Dataset entries:
★ ★ ★ ★ ★ ★ ★
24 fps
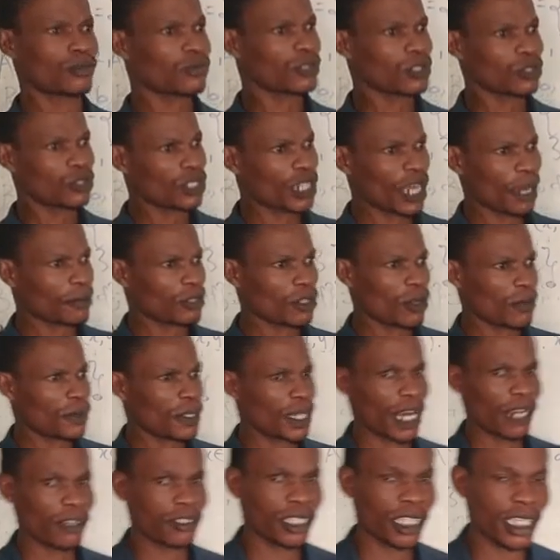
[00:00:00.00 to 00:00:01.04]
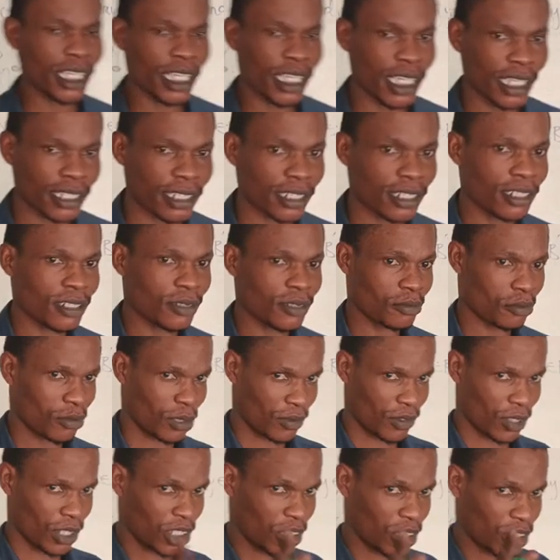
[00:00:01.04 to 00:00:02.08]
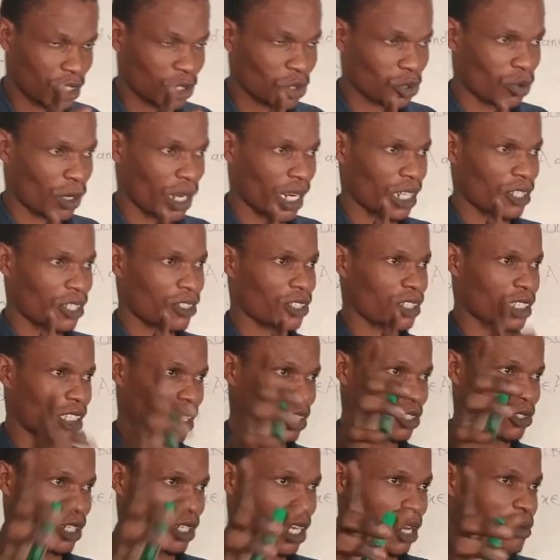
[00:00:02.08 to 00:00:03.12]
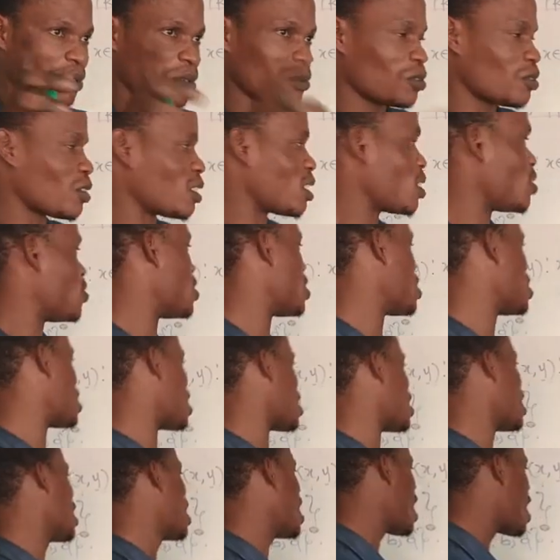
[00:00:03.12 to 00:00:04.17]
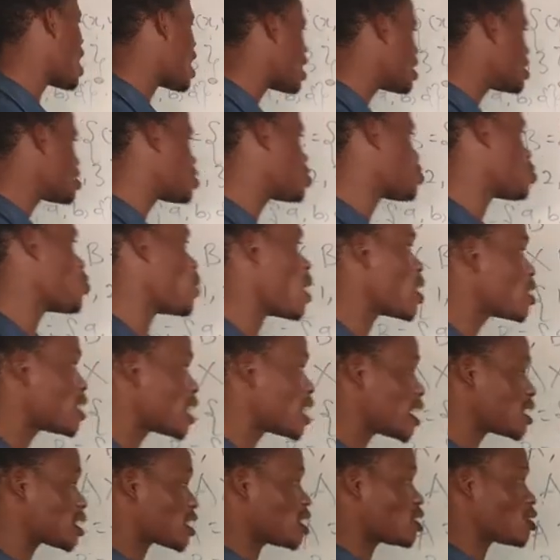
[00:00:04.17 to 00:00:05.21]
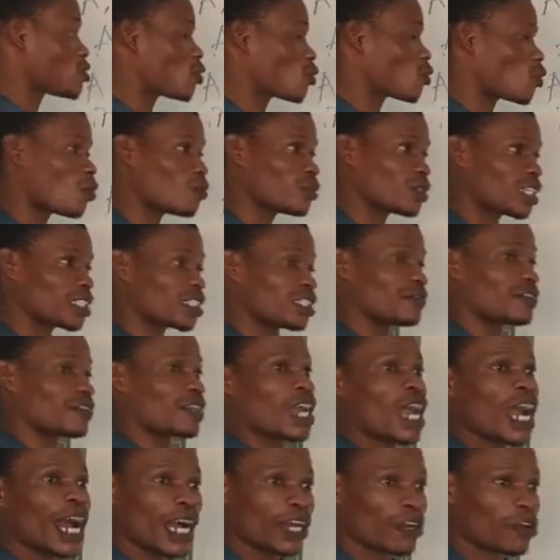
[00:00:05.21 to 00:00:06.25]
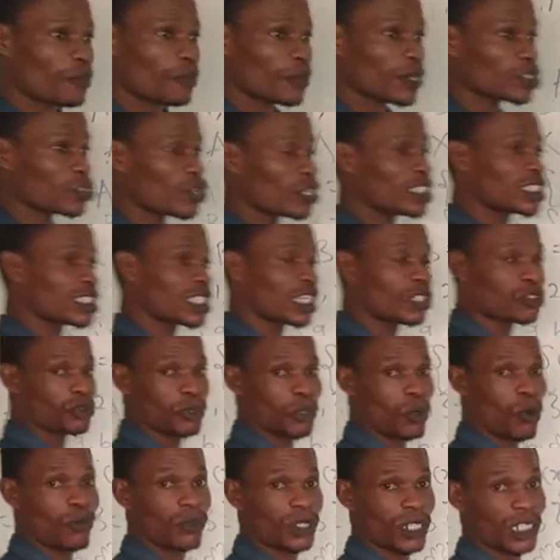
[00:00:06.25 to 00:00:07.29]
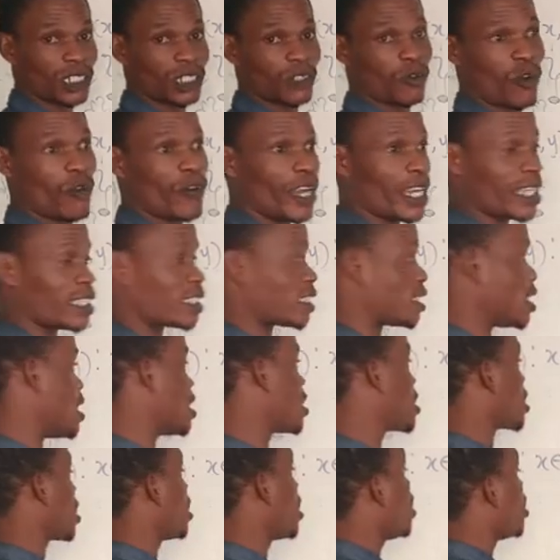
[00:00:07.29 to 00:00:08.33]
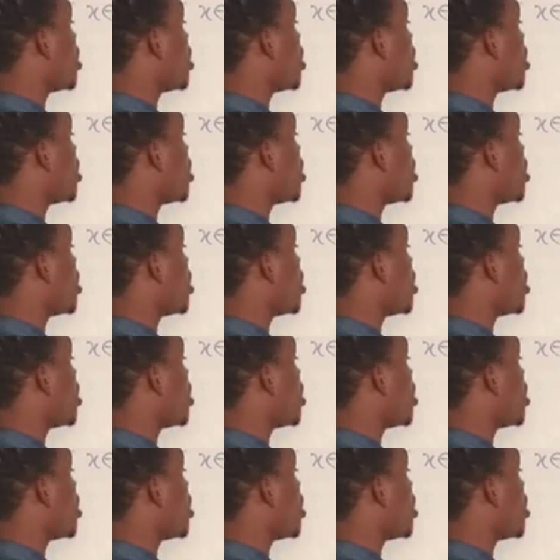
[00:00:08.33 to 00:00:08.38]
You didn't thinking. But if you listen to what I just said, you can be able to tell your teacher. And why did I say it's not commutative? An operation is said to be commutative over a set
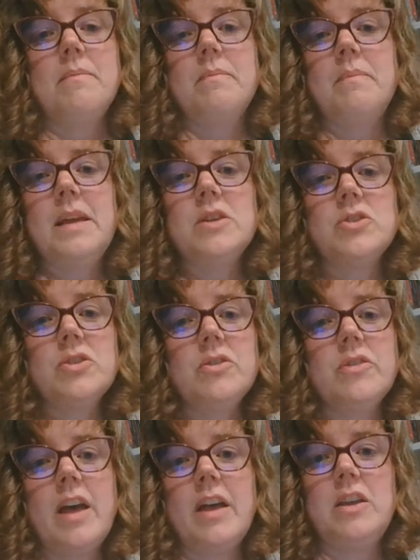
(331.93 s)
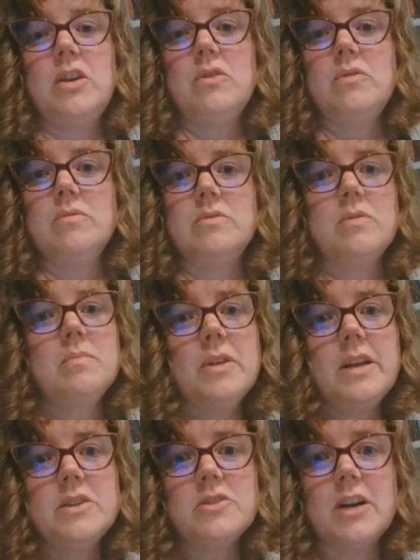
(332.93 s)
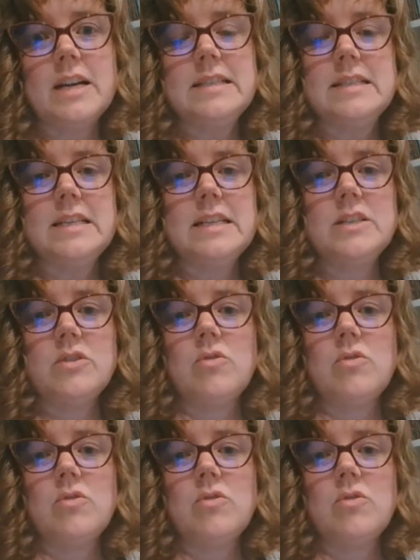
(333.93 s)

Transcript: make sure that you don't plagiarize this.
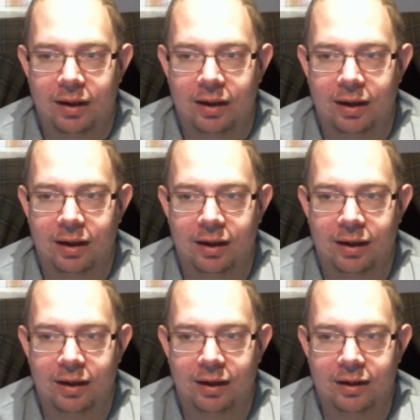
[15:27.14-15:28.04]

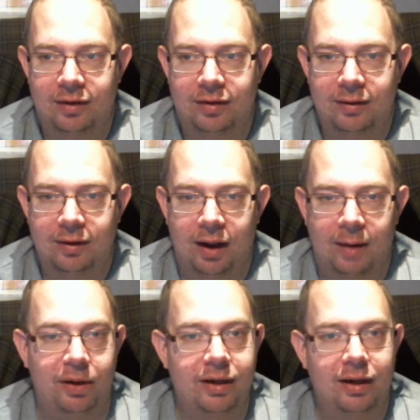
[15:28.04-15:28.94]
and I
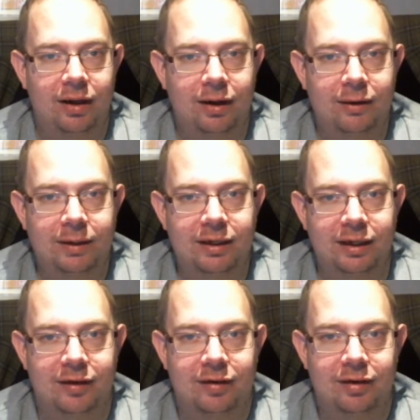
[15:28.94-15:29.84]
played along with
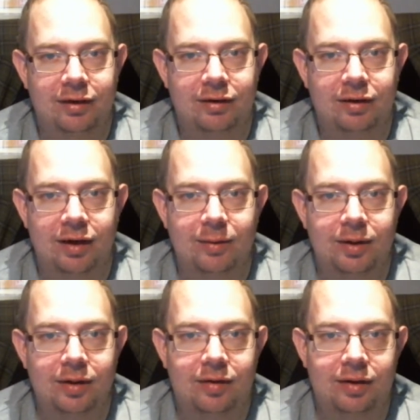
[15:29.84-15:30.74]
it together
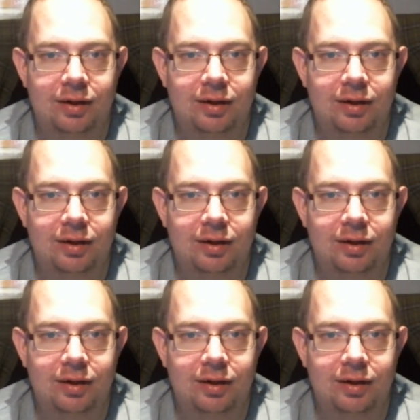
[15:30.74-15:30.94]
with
★ ★ ★ ★ ★ ★ ★
WORK ORDER: Reproduce the final stretch of lines exactly: the line containing "[00:00:06.25 to 00:00:07.29]" through the last line of the data, both included. Pictures do not belong in the copy.

EXPECTED OUTPUT:
[00:00:06.25 to 00:00:07.29]
[00:00:07.29 to 00:00:08.33]
[00:00:08.33 to 00:00:08.38]
You didn't thinking. But if you listen to what I just said, you can be able to tell your teacher. And why did I say it's not commutative? An operation is said to be commutative over a set
(331.93 s)
(332.93 s)
(333.93 s)

Transcript: make sure that you don't plagiarize this.
[15:27.14-15:28.04]

[15:28.04-15:28.94]
and I
[15:28.94-15:29.84]
played along with
[15:29.84-15:30.74]
it together
[15:30.74-15:30.94]
with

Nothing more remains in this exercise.